Table 5 shows the relationship between the fraction of P-enriched area and the diffusion distance of P at each temperature. The P-enriched area fraction was set to the values shown in Fig. 10; the diffusion distance of P was set as the calculated value. The P-enriched area fraction at a maximum temperature of 720 °C was equivalent to that for main welding only; the diffusion distance of P was 17 nm. The P-enriched area fraction at a maximum temperature of 860 °C decreased compared with that for main welding only; the diffusion distance of P increased to 64 nm. However, the diffusion distance of P at a maximum temperature of 1000 °C was 47 nm, which was less than that at 860 °C, probably because diffusion of P is more difficult in austenite than in ferrite. At higher temperatures (1100 °C and 1200 °C), the diffusion distance of P increased, and the P-enriched area fraction decreased.

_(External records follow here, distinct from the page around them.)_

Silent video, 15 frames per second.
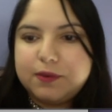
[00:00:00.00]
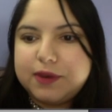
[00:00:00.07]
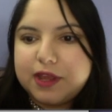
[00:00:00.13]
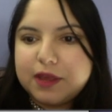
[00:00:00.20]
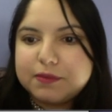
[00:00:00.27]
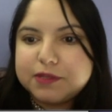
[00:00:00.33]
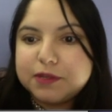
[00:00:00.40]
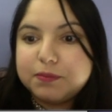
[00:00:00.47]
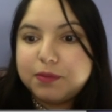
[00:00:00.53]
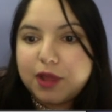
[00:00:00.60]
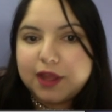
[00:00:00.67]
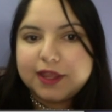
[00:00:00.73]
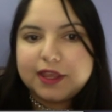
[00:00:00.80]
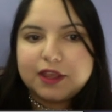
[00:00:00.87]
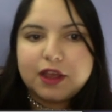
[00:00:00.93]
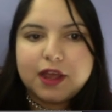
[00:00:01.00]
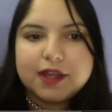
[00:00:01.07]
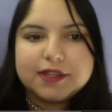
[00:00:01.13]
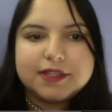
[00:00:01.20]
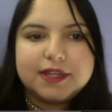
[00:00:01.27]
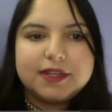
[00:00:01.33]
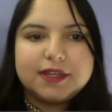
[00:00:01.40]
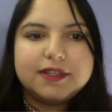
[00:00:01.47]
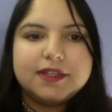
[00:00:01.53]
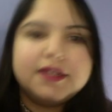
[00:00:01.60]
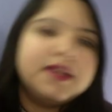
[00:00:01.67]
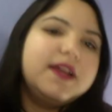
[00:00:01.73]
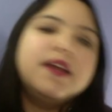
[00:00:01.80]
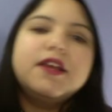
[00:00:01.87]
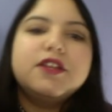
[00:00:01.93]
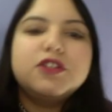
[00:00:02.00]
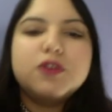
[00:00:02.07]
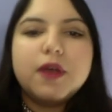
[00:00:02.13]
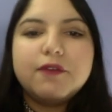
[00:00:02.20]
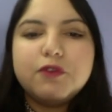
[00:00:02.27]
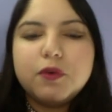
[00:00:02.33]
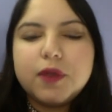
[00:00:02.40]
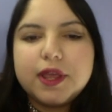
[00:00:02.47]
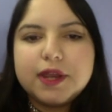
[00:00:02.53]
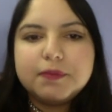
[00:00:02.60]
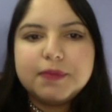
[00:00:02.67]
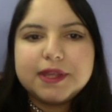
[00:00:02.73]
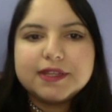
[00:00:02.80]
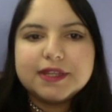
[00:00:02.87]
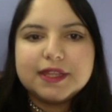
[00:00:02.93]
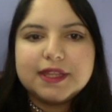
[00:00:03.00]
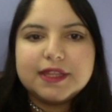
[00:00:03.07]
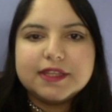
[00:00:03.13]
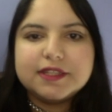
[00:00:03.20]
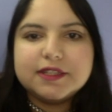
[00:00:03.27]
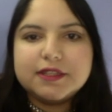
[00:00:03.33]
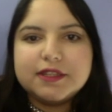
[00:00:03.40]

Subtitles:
when it comes to blogging content. So I've created basically this,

Table 5 Concentration area and diffusion distance of P at each temperature

The results suggest that a diffusion distance of P of approximately 50 nm or more is necessary to achieve increased CTS by segregation relaxation.

5 Conclusion

Resistance spot-weld joints using 1.5-GPa-class hot-stamped steel sheets were subjected to cross-tension tests, Vickers hardness tests, and EPMA measurement. The findings are summarized as follows.

  1. 1)

    CTS was improved in two regions by varying the current ratio. In the tempering region, CTS varied in a wide range, and the current ratio varied in a narrow range. In the solidification segregation relaxation region, CTS did not vary, and the current ratio varied in a wide range.

  2. 2)

    To improve CTS by tempering with post-heating, all solute carbon in martensite must be segregated or precipitated; the temperature for tempering with post-heating should be between 630 and 720 °C.

  3. 3)

    To improve CTS by solidification segregation relaxation with post-heating, the P-enriched area fraction must be reduced; the temperature range for solidification segregation relaxation with post-heating is 860–1450 °C.